His career began when his comedy program “The Button-Down Mind of Bob Newhart” won a Grammy for Album of the Year at the 1961 Grammys – the first comedy album to receive this honor.

“There wasn’t even a comedy category back then,” he recalled to The Post in 2020. “It beat (Harry) Belafonte, Sinatra and an Elvis album (‘Are You Lonesome Tonight?’). They kept calling my name and I kept going up there and thanking them for the awards.”

It sold 750,000 copies at the time. That year, the New York Times called Newhart “the first comedian in history to achieve fame through a recording.”

Since then, it has been added to the Library of Congress’s list of historically significant sound recordings.

“I thought (‘The Button-Down Mind of Bob Newhart’) could sell maybe 5,000 albums. I would have been happy with that,” Newhart told the Post. “I really saw it as a complement to stand-up, to get maybe four or five more people to come (to a club) because they had heard about this album.”

He added: “And then it exploded.”

Bob Newhart and his wife Ginny Newhart with three of their four children, Tim Newhart, Jennifer Newhart and Robert Newhart in 1972. Courtesy of the Everett Collection
Madeline Kahn, Bob Newhart and Gilda Radner in “First Family” in 1980. ©Warner Bros/Courtesy Everett Collection

In one of his jokes, he pretended to give Abraham Lincoln advice on how to improve the Gettysburg Address: “Say ’87 years ago’ instead of ’87 years ago,'” he said.

“Comedy clubs didn’t exist back then,” he recalled to The Post.

“There was a big shift in comedy. There was Mike (Nichols) and Elaine (May), Shelley Berman, me, Jonathan Winters and Lenny Bruce. We were all kind of there at the same time and the humor was different than the humor before, when there were a lot of jokes about wives… and they had no meaning for college kids who were buying these albums that were about their fears and worries about life.”
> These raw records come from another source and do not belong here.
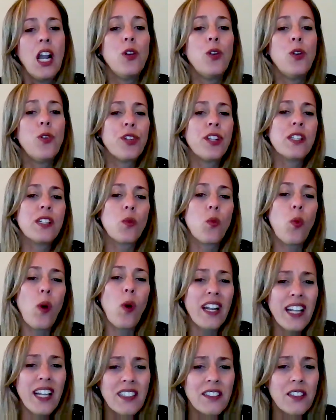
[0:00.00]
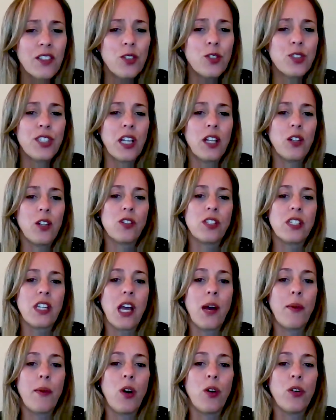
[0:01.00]
Lourdes, what can you tell us
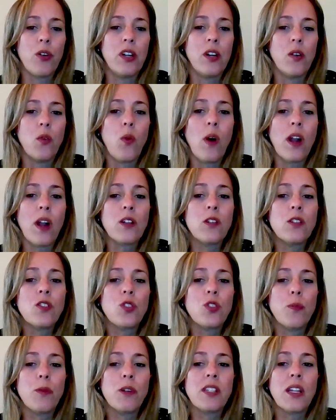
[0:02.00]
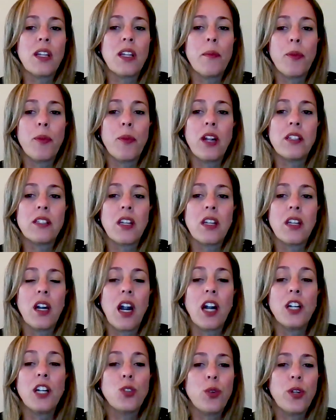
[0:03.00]
about what consumers and brands
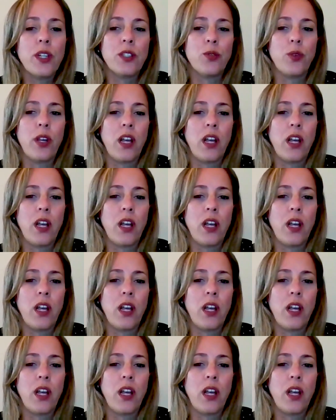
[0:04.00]
are doing to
He attributed his popularity to college students.

“They would get the records and go into someone’s dorm room and get beer and pizza and someone had a record player. Those were their nightclubs. I think they really created that demand.”

“There was a change in comedy,” said Bob Newhart. CBS via Getty Images
Bob Newhart has died at the age of 94. Courtesy of the Everett Collection

“I find the macabre funny. I would say 85 percent of me is what you see on the show. And the other 15 percent is a very sick man with a very disturbed mind,” he told Los Angeles Magazine in 1990.

His variety show “The Bob Newhart Show” premiered in 1961. Although it won an Emmy and a Peabody Award, it was canceled after only one season.

Newhart’s next series was more successful, running from 1972 to 1978.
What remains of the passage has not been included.